GIVEN ENTRIES Block Start
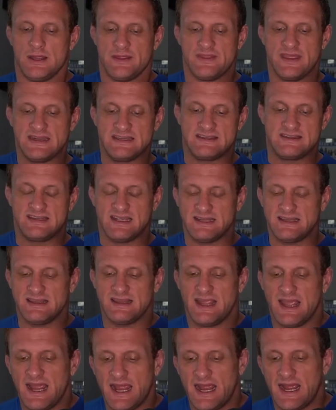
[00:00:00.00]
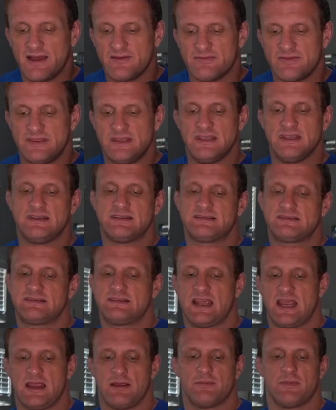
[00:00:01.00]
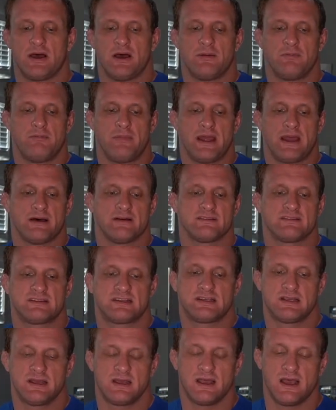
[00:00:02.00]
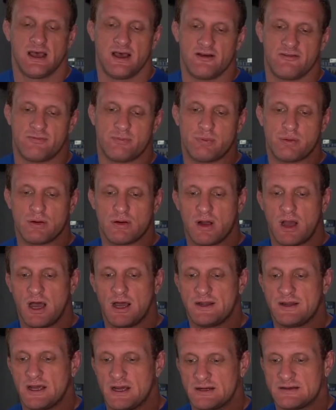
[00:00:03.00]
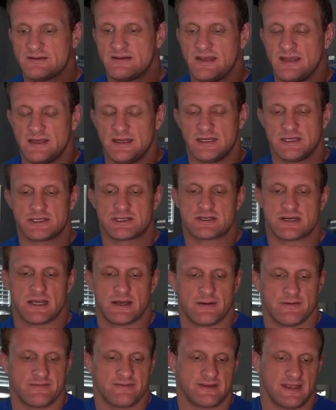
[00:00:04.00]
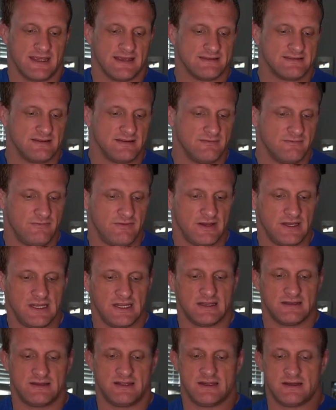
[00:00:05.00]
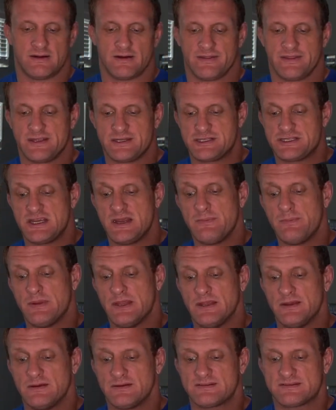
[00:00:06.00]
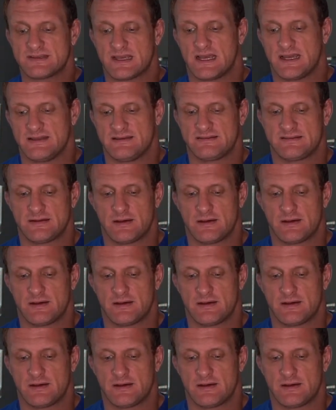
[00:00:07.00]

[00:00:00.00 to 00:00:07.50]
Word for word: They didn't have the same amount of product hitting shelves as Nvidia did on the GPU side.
GIVEN ENTRIES Block End
GIVEN ENTRIES Block Start
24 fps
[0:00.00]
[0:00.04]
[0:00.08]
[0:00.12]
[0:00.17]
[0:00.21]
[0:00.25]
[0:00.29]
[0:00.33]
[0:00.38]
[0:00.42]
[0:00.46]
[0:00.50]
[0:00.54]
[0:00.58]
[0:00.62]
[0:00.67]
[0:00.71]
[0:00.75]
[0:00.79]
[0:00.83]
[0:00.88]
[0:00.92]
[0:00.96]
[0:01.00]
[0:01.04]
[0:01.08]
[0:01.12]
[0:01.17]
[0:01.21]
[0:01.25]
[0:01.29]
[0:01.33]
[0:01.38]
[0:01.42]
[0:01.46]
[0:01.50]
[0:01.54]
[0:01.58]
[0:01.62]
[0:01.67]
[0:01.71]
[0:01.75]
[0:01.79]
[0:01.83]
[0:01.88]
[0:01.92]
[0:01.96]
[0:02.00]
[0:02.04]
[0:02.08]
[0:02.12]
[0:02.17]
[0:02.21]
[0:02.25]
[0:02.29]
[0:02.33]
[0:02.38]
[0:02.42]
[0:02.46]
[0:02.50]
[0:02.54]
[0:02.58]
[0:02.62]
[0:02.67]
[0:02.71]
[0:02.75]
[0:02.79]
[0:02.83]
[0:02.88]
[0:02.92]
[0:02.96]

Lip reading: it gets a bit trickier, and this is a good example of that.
GIVEN ENTRIES Block End
◆ **YOUR ASSIGNMENT**:
Take the lines above starting at the one containing "[00:00:00.00]" and ending at the one containing "Word for word: They", and print them again exactly, without pictures.

◆ **TASK RESULT**:
[00:00:00.00]
[00:00:01.00]
[00:00:02.00]
[00:00:03.00]
[00:00:04.00]
[00:00:05.00]
[00:00:06.00]
[00:00:07.00]

[00:00:00.00 to 00:00:07.50]
Word for word: They didn't have the same amount of product hitting shelves as Nvidia did on the GPU side.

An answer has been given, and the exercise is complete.